El presidente de la República Francesa, François Hollande, ha elegido seguridad frente a austeridad. En vez de acometer los recortes previstos en sus fuerzas armadas para reducir el déficit del Estado (4,3% del PIB el año pasado) como le exige la Comisión Europea, Hollande ha anunciado este miércoles el aumento del presupuesto de Defensa (31.400 millones anuales), un menor recorte de los efectivos y seguir de manera indefinida con el despliegue interior puesto en marcha en enero, tras las matanzas yihadistas de París, para reforzar la lucha antiterrorista. Sólo el coste de este despliegue de 10.000 efectivos se evalúa en un millón de euros al día.

Hollande ha intentado conciliar el aumento del presupuesto de Defensa con el necesario crecimiento económico francés, estancado con un nivel de paro inédito (3,76 millones de desempleados) que no cesa de crecer: “Hago esta elección porque la protección y la seguridad de Francia aportarán a los franceses confianza en el futuro”, ha dicho tras la breve reunión extraordinaria del Consejo de Defensa celebrada en el palacio del Elíseo a primera hora de la mañana.

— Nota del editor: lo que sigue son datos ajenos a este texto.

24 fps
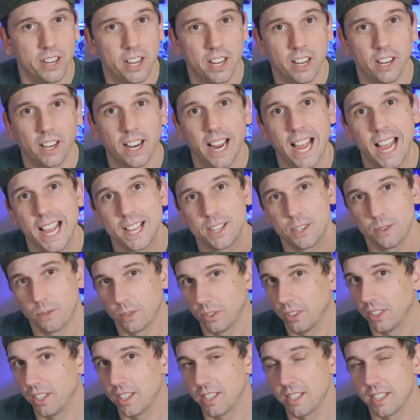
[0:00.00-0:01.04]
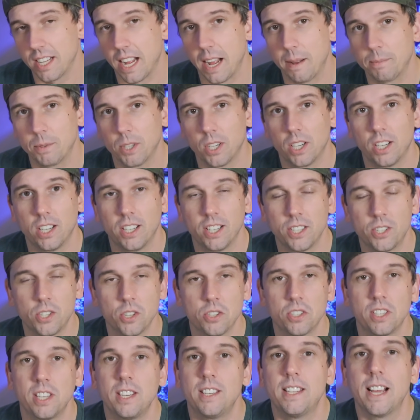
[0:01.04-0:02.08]
here hasn't really stopped at all. It's
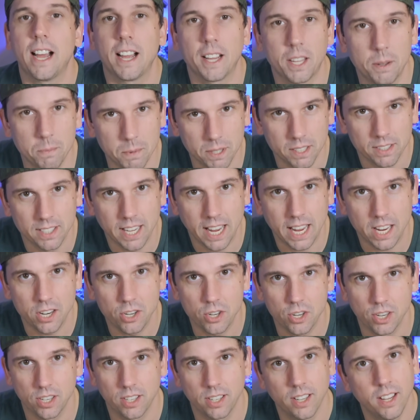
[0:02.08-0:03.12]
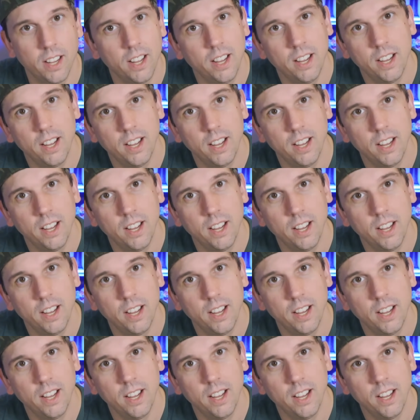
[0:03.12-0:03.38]
just the documentation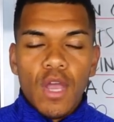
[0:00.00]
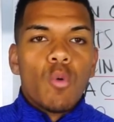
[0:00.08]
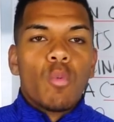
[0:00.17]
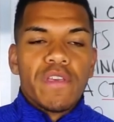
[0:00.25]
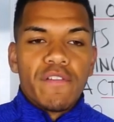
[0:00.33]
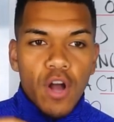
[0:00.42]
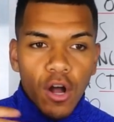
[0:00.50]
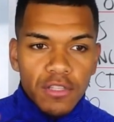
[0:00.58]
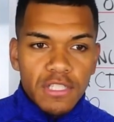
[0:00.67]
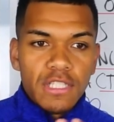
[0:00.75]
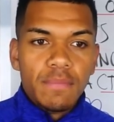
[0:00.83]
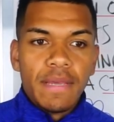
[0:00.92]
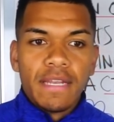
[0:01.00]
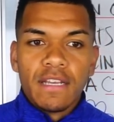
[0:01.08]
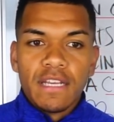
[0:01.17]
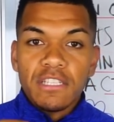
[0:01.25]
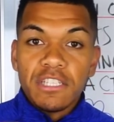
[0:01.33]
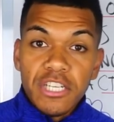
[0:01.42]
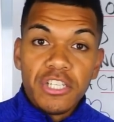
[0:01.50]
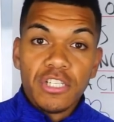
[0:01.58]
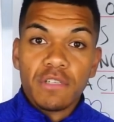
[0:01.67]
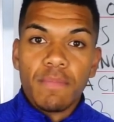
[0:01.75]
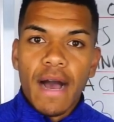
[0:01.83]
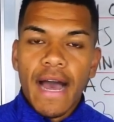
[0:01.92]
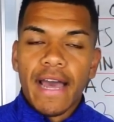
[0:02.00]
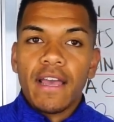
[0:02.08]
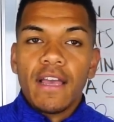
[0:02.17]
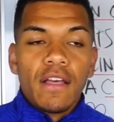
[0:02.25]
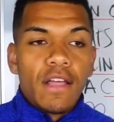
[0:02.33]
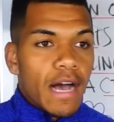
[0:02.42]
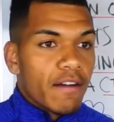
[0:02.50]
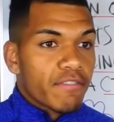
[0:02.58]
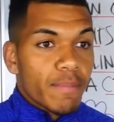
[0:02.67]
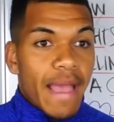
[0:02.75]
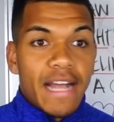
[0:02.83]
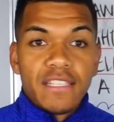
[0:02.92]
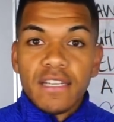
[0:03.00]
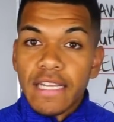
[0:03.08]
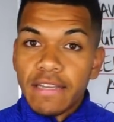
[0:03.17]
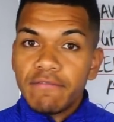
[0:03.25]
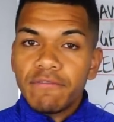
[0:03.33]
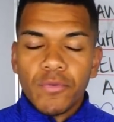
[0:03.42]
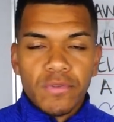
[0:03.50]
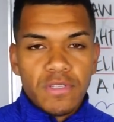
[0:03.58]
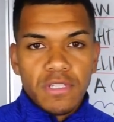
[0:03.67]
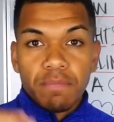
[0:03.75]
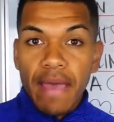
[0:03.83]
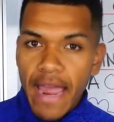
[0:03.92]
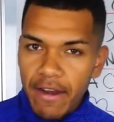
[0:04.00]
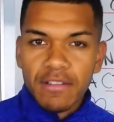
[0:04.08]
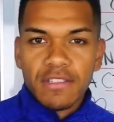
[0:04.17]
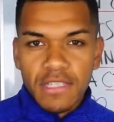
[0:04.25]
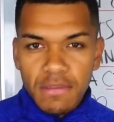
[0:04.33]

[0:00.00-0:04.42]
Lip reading: What you've constantly been conditioned by from outside influences. Parents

Francia no solo ha debido elevar al más alto nivel la alerta antiterrorista tras las matanzas de París (20 muertos incluidos los tres terroristas) y los cuatro proyectos de atentados yihadistas que, según el primer ministro Manuel Valls, se han desactivado en los últimos cuatro meses. El país está sumido, además, en importantes operaciones en el exterior contra el terrorismo: Malí, República Centroafricana e Irak. “Estamos ahí”, ha dicho hoy Hollande, “en cumplimiento de las resoluciones de Naciones Unidas porque tenemos vocación de asegurar el apoyo a las poblaciones amenazadas, pero también la de defender nuestra propia seguridad”.

En contra de los recortes previstos al inicio de la legislatura en 2012, Francia va a mantener el presupuesto anual de Defensa en 31.400 millones de euros y va a liberar 3.800 millones de euros suplementarios en los próximos cuatro años. Tampoco se acometerá en toda su dimensión la reducción de plantilla prevista. Ya no se suprimirán de aquí a 2019 los 34.000 empleos proyectados, sino algo menos de la mitad: 15.500.

Francia ha hecho valer hasta ahora ante sus socios europeos su compromiso con la seguridad. Fue el primer país europeo en declarar la guerra al Estado Islámico asentado en Irak. En febrero pasado, la Comisión Europea decidió otorgarle dos años suplementarios para reducir el déficit público hasta el 3%, el límite fijado por el Pacto de Estabilidad. La decisión de Hollande de evitar recortes en el terreno defensivo parece muy determinada: “La seguridad, la protección y la independencia”, ha dicho esta mañana, “son principios innegociables”. Para garantizarlas, la idea es reforzar, sobre todo, la ciberdefensa y los servicios de inteligencia, al servicio, fundamentalmente, de la lucha antiterrorista.

Esta decisión ha venido precedida de un duro pulso entre los ministros de Defensa, Jean-Yves Le Drian, y Finanzas, Michel Sapin. El próximo 20 de mayo el Consejo de Ministros aprobará la ley de programación de la Defensa que contendrá, previsiblemente en mayor detalle, las medidas hoy anunciadas en una alocución pública del presidente de la República sin preguntas.